Hola, vengo a hacerme el test. Buen día, ¿acá se hace el test? Qué tal, vengo a hacer el cuestionario. Hola, vengo para saber qué voy a estudiar.
Los consultantes que se acercan al servicio llegan con la ilusión de resolver un conflicto. Mejor dicho, llegan con la ilusión de que su conflicto sea resuelto por otro.
No es algo que suceda sólo con los adolescentes. Todos, en mayor o menor medida, invocamos alguna fuerza que nos excede y le damos la suficiente sabiduría para que solucione nuestras encrucijadas.
El poder que le damos a nuestros padres cuando somos niños, lo transferimos, cuando les quitamos la capa de superhéroe, a cualquier otra entidad. Como dijo Felipe V, El Animoso: A rey muerto, rey puesto.

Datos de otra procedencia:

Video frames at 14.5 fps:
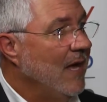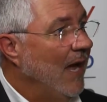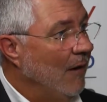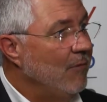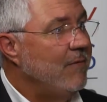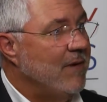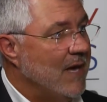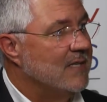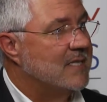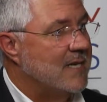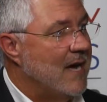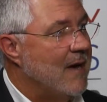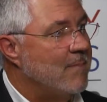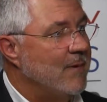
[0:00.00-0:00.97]
And we've got to
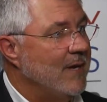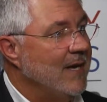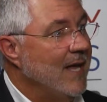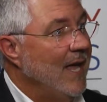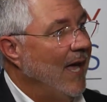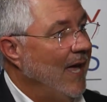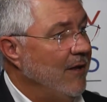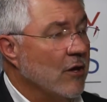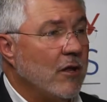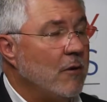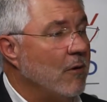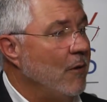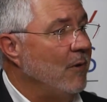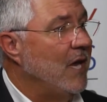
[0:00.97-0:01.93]
stop it. And the
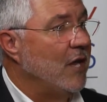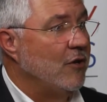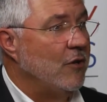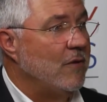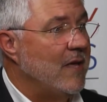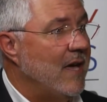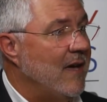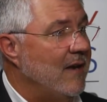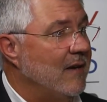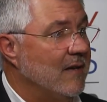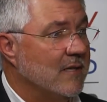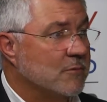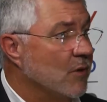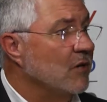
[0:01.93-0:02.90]
only way we can do that
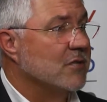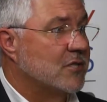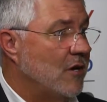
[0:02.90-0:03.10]
is we're going to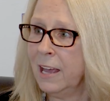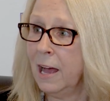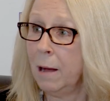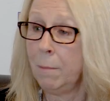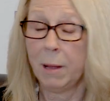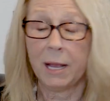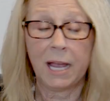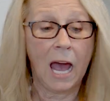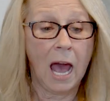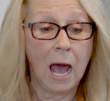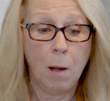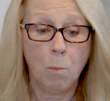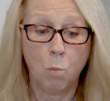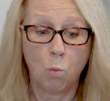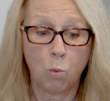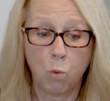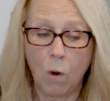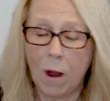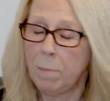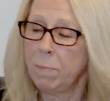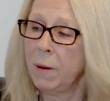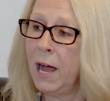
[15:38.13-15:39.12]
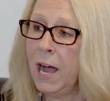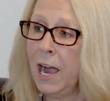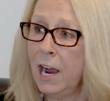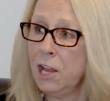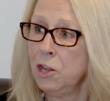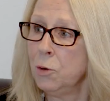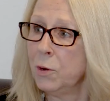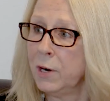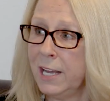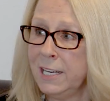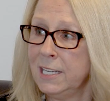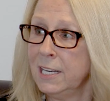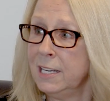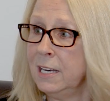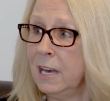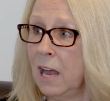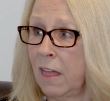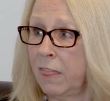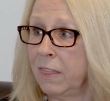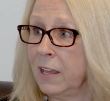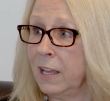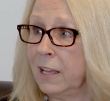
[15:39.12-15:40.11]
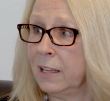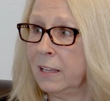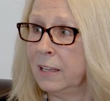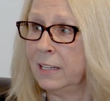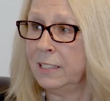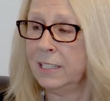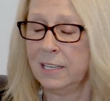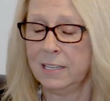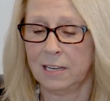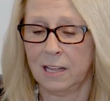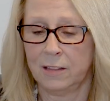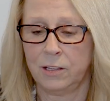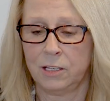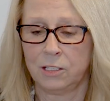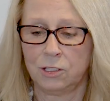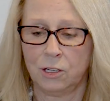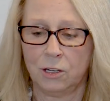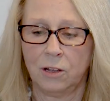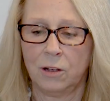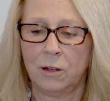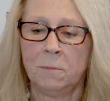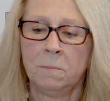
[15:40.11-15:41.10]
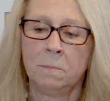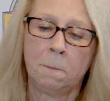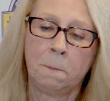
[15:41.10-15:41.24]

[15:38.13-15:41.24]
I'm like, I'm right behind you and I did nothing. I did nothing to you.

Desde el Oráculo de Delfos, en la antigua Grecia, pasando por cualquier tipo de religiosidad, hasta el «si sucede, conviene» tan popularizado por Tinelli (como si todos los acontecimientos respondieran a algún orden de sentido que nos excediera), esperamos respuestas que ofrezcan un sentido absoluto no sólo a la existencia del mundo, sino también, a nuestras ínfimas y modestas decisiones.

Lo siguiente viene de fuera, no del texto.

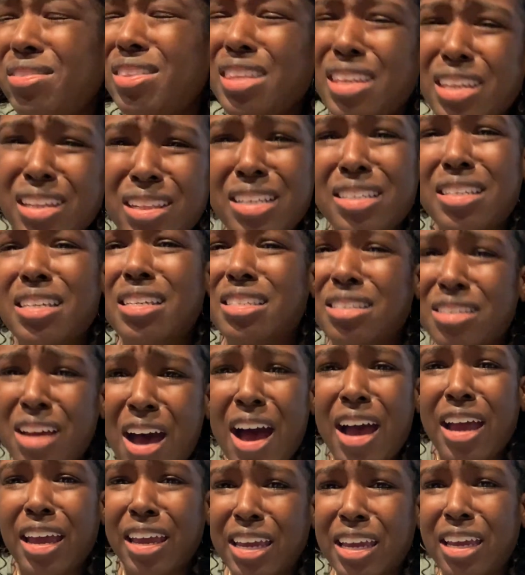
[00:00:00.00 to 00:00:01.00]
this is
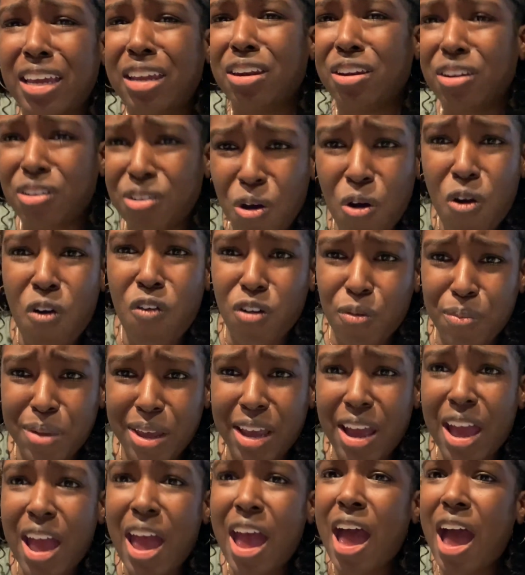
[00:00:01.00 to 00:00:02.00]
not end goal for
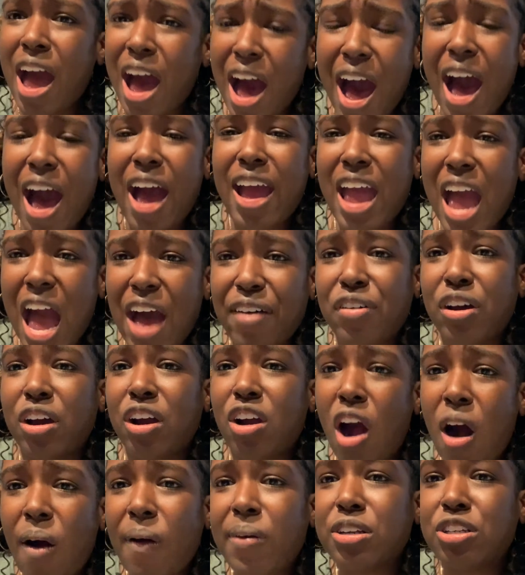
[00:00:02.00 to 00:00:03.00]
me. I have a
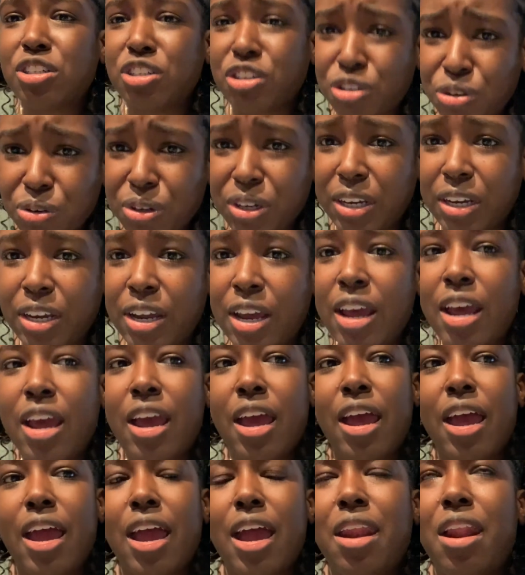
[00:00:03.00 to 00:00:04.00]
college degree.
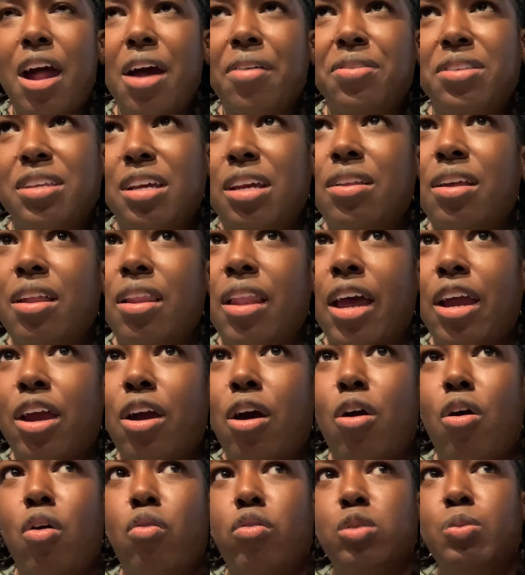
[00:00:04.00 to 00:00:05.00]
And not saying that like,
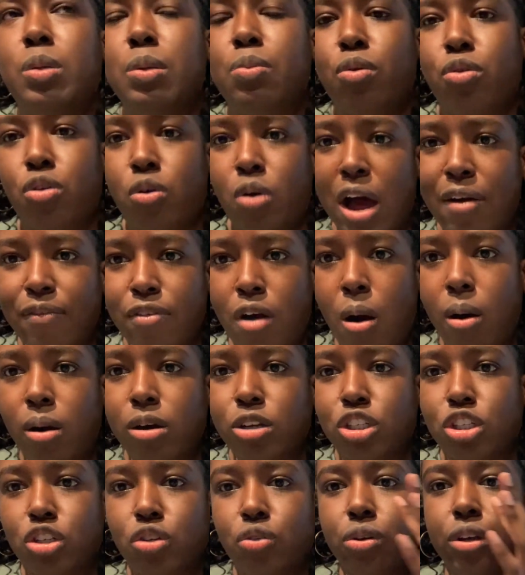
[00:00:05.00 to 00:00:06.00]
oh, these people don't have college
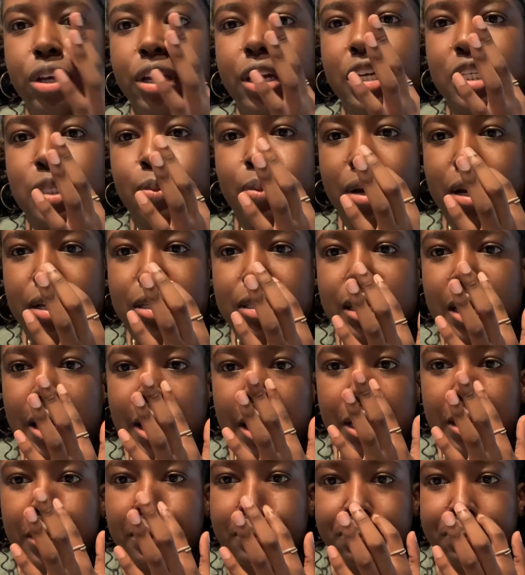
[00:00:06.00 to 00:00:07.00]
degrees, but it's like,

Si pensamos en los jóvenes en edad de terminar el secundario, la situación se agudiza. En el mejor de los casos, cuando tienen la posibilidad de elegir, la pregunta por «qué te gusta», «qué te interesa» o «qué querés hacer», se vuelve insistente. A simple vista parece una pregunta fácil de responder, pero si lo pensamos bien ¿los educamos para que sepan sobre su deseo?
Durante los primeros dieciocho años de vida aprendemos (si todo marcha más o menos bien, es decir, si hemos tenido allí adultos que han querido lo mejor para nosotros) que lo más importante es atender nuestras responsabilidades, sea ir al colegio, ayudar en casa o lo que sea que nuestros padres nos pidan.

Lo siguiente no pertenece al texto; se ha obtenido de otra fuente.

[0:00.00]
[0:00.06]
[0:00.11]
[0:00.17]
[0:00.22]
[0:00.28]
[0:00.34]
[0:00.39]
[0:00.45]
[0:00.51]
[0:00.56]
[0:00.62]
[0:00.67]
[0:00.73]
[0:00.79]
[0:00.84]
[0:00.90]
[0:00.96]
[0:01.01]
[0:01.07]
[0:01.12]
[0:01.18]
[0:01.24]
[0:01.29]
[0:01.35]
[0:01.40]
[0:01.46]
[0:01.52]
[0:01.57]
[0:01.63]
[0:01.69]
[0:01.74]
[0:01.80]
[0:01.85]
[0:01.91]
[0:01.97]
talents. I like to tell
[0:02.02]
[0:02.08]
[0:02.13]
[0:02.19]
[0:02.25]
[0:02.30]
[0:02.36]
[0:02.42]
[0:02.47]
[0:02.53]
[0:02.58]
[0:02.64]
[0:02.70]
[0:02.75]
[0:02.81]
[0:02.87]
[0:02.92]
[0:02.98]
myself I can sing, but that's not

Una vez que esa tarea estaba cumplida, uno podía disponer del tiempo libre a gusto y piacere: un deporte, una actividad artística o jugar en la esquina con los amigos del barrio.
Jamás, hasta terminar el secundario, la pregunta ¿qué te gustaría hacer? o ¿qué te gustaría ser? había sido tan prioritaria. El interés, la motivación y el deseo fue relegado a un segundo plano, al rincón del «tiempo libre», en la categoría de «pasatiempos».
Una de las preguntas habituales en el primer encuentro de orientación vocacional es:
– ¿Qué haces en tu tiempo libre?
– Nada
– ¿Cómo nada? Incluso si te quedaras en un rincón mirando la pared, estarías haciendo algo, ¿no?
– Bueno… sí, claro… no sé… estoy con el celular…
Hoy los jóvenes tienen serias dificultades para identificar una motivación o un valor a cualquier tarea que no sea productiva. Del mismo modo, las miles de decisiones ínfimas e intrascendentes que tomamos cada día, suelen conformar una masa desteñida e indiferenciada muy cercana a la abulia y la confusión.
– ¿Y qué hacés con el celular? ¿Redes sociales? ¿A qué tipo de personas seguís? ¿Mirás videos? ¿Qué tipo de videos, sobre qué temas?
– Sí… no sé. Cualquier cosa miro.
– Si tuvieras que armar tu propio algoritmo, eso que hacen las distintas plataformas al sugerir contenidos de acuerdo a lo que fuiste viendo, ¿cómo sería?
Los jóvenes crecen -en el mejor de los casos, una vez más- encontrando respuestas en los otros. Primero en los adultos y ahora en los tests. El test que me va a decir lo que yo quiero. Pero resulta que «lo que yo quiero» no siempre está allí, peinado y bien vestido esperando que alguien lo saque del ostracismo y lo lleve a pasear por la vereda del sol. Dependerá en gran medida del modus operandi en la toma de decisiones en la vida.
Muchas veces, «Lo que yo quiero» es algo a inventar, a diseñar y a construir. Un camino a explorar en el que el especialista acompaña siendo bastón, linterna o brújula.